Can DeepSeek Reason Like a Surgeon? An Empirical Evaluation for Vision-Language Understanding in Robotic-Assisted Surgery
- URL: http://arxiv.org/abs/2503.23130v3
- Date: Fri, 04 Apr 2025 02:45:12 GMT
- Title: Can DeepSeek Reason Like a Surgeon? An Empirical Evaluation for Vision-Language Understanding in Robotic-Assisted Surgery
- Authors: Boyi Ma, Yanguang Zhao, Jie Wang, Guankun Wang, Kun Yuan, Tong Chen, Long Bai, Hongliang Ren,
- Abstract summary: We investigate the dialogue capabilities of the DeepSeek model in robotic surgery scenarios.<n>Our empirical study shows that, compared to existing general-purpose multimodal large language models, DeepSeek-VL2 performs better on complex understanding tasks.<n>Although DeepSeek-V3 is purely a language model, we find that when image tokens are directly inputted, the model demonstrates better performance on single-sentence QA tasks.

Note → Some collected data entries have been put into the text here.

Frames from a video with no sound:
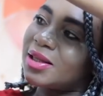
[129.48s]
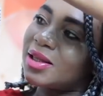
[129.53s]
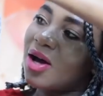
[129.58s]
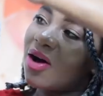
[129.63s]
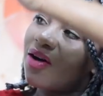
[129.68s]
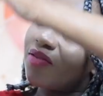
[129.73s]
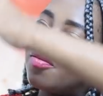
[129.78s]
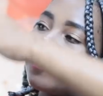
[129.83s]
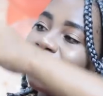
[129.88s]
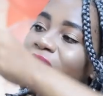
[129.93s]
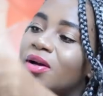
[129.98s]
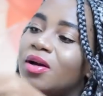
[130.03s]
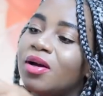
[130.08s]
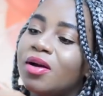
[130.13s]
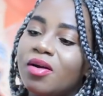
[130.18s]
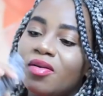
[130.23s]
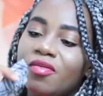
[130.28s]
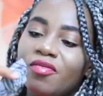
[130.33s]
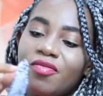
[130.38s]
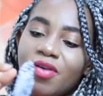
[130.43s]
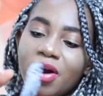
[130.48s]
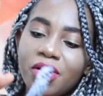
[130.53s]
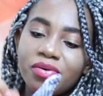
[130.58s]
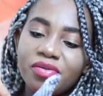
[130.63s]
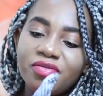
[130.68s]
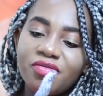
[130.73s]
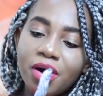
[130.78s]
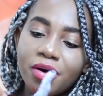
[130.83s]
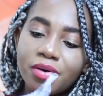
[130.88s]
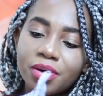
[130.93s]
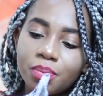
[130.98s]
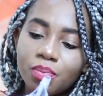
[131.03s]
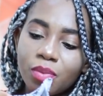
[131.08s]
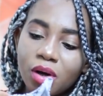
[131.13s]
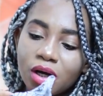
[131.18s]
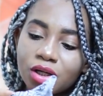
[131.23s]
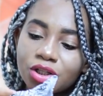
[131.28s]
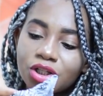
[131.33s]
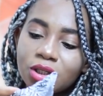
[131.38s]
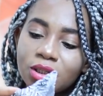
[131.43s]
love very, very
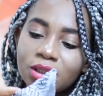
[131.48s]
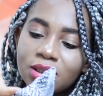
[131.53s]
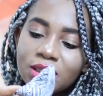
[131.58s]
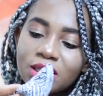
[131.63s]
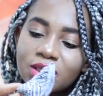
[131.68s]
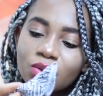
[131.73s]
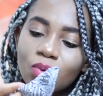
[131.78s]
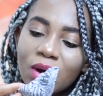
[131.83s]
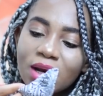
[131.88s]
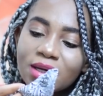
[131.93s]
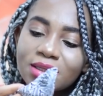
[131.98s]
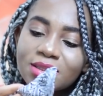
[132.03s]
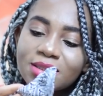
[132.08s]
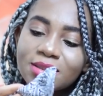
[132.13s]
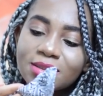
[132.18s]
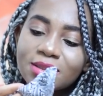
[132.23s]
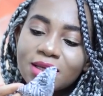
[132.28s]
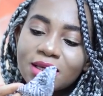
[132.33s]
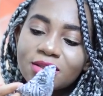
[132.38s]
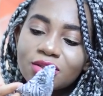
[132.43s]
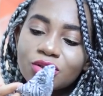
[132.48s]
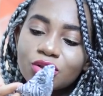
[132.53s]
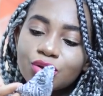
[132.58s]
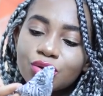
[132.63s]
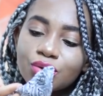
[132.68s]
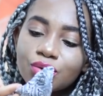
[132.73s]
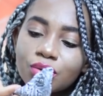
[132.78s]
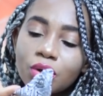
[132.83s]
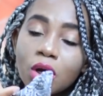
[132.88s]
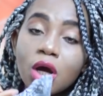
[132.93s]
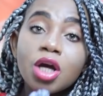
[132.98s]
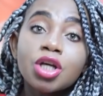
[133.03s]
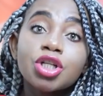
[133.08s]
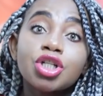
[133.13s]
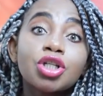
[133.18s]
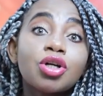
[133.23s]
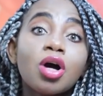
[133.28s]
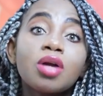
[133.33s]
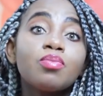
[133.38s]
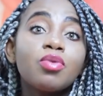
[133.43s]
much. This one is
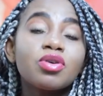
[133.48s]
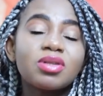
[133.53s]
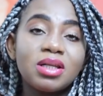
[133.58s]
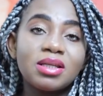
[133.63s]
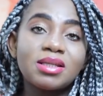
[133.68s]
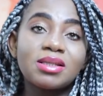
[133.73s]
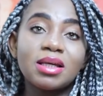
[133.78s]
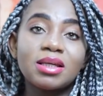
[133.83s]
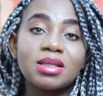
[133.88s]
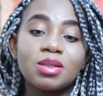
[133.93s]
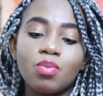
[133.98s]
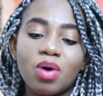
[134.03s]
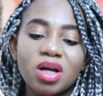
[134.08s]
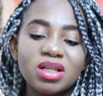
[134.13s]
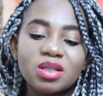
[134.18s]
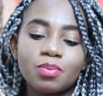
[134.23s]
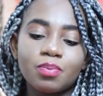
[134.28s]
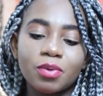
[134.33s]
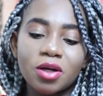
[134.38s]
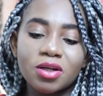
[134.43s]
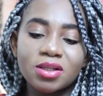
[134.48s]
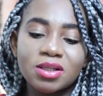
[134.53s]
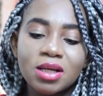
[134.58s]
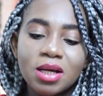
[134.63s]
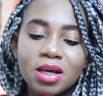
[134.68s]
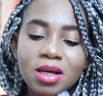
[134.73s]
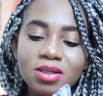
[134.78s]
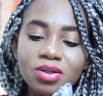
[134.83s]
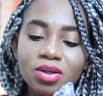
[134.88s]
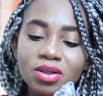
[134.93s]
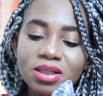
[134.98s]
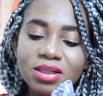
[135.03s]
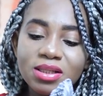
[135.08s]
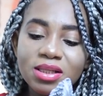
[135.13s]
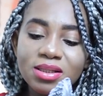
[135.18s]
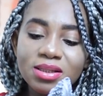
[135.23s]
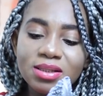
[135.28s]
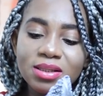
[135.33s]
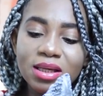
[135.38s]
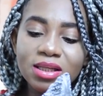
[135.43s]
she got mostly 6 months plus. So this
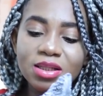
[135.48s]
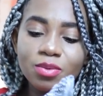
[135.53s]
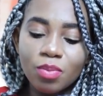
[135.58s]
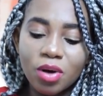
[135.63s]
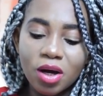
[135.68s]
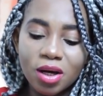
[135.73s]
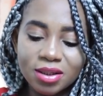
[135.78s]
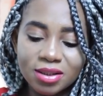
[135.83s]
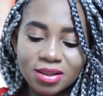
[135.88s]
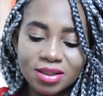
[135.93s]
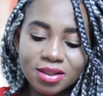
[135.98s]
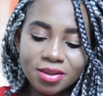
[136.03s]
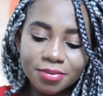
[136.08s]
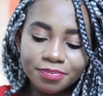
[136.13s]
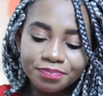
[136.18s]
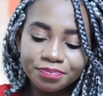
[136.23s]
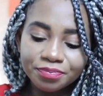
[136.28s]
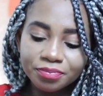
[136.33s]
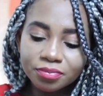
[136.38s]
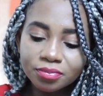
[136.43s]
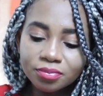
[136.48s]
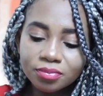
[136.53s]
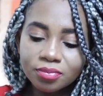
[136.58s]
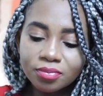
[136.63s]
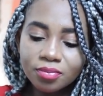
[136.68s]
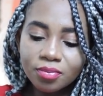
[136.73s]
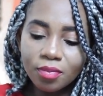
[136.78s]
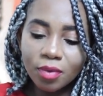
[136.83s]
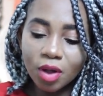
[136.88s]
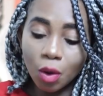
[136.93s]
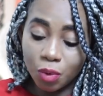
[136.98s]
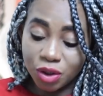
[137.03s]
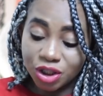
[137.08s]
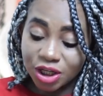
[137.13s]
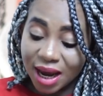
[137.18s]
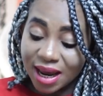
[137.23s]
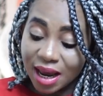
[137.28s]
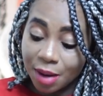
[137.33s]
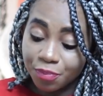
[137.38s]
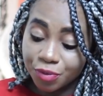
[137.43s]
is 6 months, which
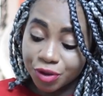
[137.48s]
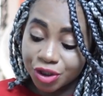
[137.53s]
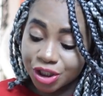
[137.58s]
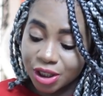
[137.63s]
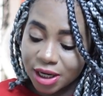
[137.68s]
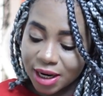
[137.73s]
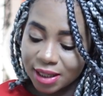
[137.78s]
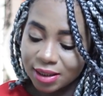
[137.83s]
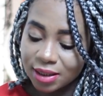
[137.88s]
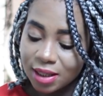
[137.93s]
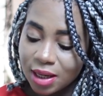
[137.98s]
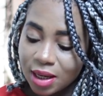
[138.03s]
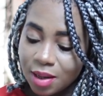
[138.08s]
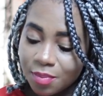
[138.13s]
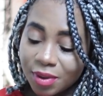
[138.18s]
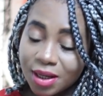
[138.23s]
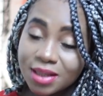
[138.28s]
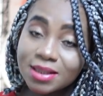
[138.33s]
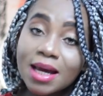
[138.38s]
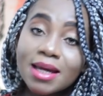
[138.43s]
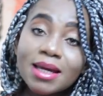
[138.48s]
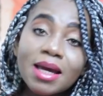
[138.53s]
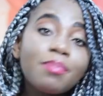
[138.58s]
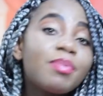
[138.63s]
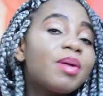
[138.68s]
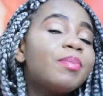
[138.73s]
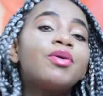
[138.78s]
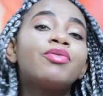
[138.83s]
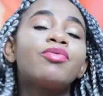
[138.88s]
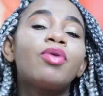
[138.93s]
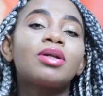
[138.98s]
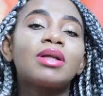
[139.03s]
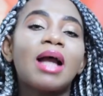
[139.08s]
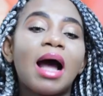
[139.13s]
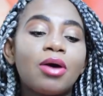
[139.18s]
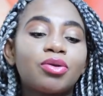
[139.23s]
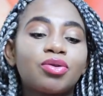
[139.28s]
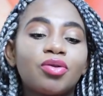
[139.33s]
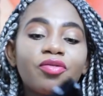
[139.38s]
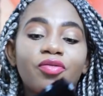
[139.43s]
I appreciate, because babies run
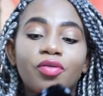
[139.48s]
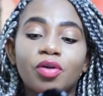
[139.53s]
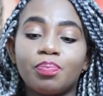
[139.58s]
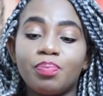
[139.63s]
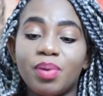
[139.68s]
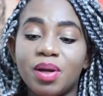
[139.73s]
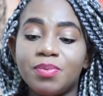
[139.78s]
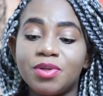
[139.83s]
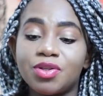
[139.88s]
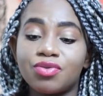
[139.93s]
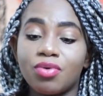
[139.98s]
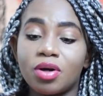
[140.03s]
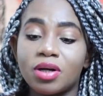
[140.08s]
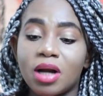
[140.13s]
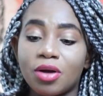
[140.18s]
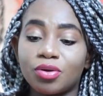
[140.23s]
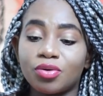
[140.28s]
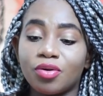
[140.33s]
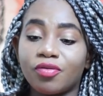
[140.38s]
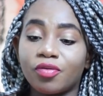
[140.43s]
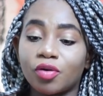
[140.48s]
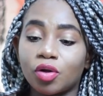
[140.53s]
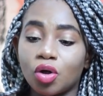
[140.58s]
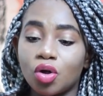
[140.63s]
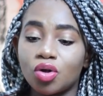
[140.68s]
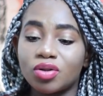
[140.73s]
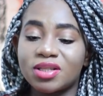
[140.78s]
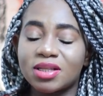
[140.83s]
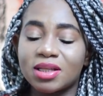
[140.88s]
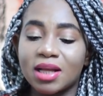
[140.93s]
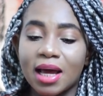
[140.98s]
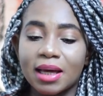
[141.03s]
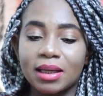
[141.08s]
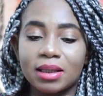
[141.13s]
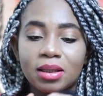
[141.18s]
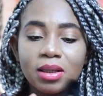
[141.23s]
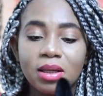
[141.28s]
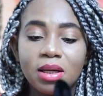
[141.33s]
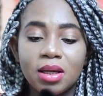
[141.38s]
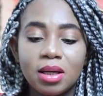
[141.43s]
out of clothes, like
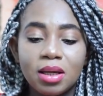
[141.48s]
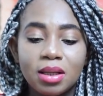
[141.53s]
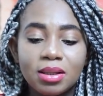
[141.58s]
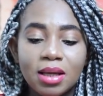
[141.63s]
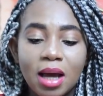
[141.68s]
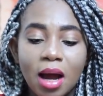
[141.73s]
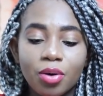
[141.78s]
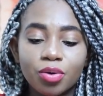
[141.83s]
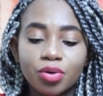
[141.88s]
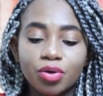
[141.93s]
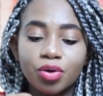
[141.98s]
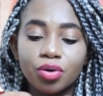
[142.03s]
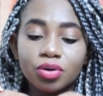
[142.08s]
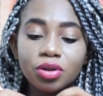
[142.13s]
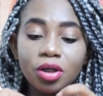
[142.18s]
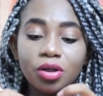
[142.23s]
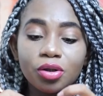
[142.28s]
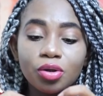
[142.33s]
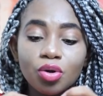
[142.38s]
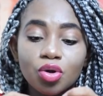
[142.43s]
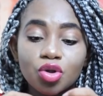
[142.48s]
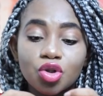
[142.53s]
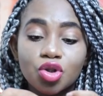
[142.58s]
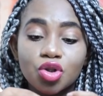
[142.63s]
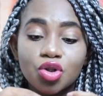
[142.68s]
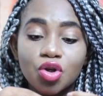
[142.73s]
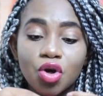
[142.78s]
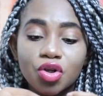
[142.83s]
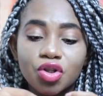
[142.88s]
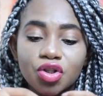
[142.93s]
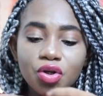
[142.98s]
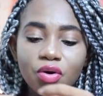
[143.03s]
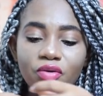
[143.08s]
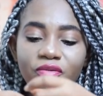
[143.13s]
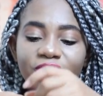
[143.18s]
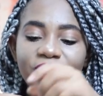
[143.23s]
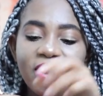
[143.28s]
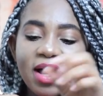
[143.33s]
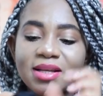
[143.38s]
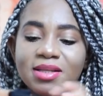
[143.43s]
they outgrow the clothes so
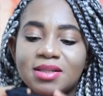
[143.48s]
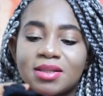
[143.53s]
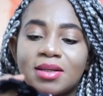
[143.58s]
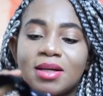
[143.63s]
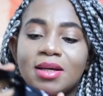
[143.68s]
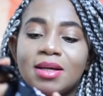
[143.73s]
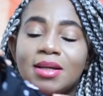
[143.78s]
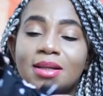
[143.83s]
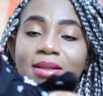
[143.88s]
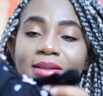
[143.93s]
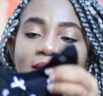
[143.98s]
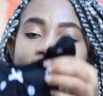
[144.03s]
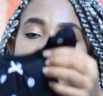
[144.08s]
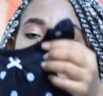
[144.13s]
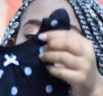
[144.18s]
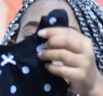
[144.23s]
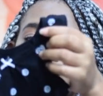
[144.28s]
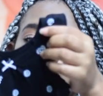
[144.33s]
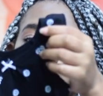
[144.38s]
fast. This is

- Score: 17.728772280544444
- License: http://arxiv.org/licenses/nonexclusive-distrib/1.0/
- Abstract: The DeepSeek models have shown exceptional performance in general scene understanding, question-answering (QA), and text generation tasks, owing to their efficient training paradigm and strong reasoning capabilities. In this study, we investigate the dialogue capabilities of the DeepSeek model in robotic surgery scenarios, focusing on tasks such as Single Phrase QA, Visual QA, and Detailed Description. The Single Phrase QA tasks further include sub-tasks such as surgical instrument recognition, action understanding, and spatial position analysis. We conduct extensive evaluations using publicly available datasets, including EndoVis18 and CholecT50, along with their corresponding dialogue data. Our empirical study shows that, compared to existing general-purpose multimodal large language models, DeepSeek-VL2 performs better on complex understanding tasks in surgical scenes. Additionally, although DeepSeek-V3 is purely a language model, we find that when image tokens are directly inputted, the model demonstrates better performance on single-sentence QA tasks. However, overall, the DeepSeek models still fall short of meeting the clinical requirements for understanding surgical scenes. Under general prompts, DeepSeek models lack the ability to effectively analyze global surgical concepts and fail to provide detailed insights into surgical scenarios. Based on our observations, we argue that the DeepSeek models are not ready for vision-language tasks in surgical contexts without fine-tuning on surgery-specific datasets.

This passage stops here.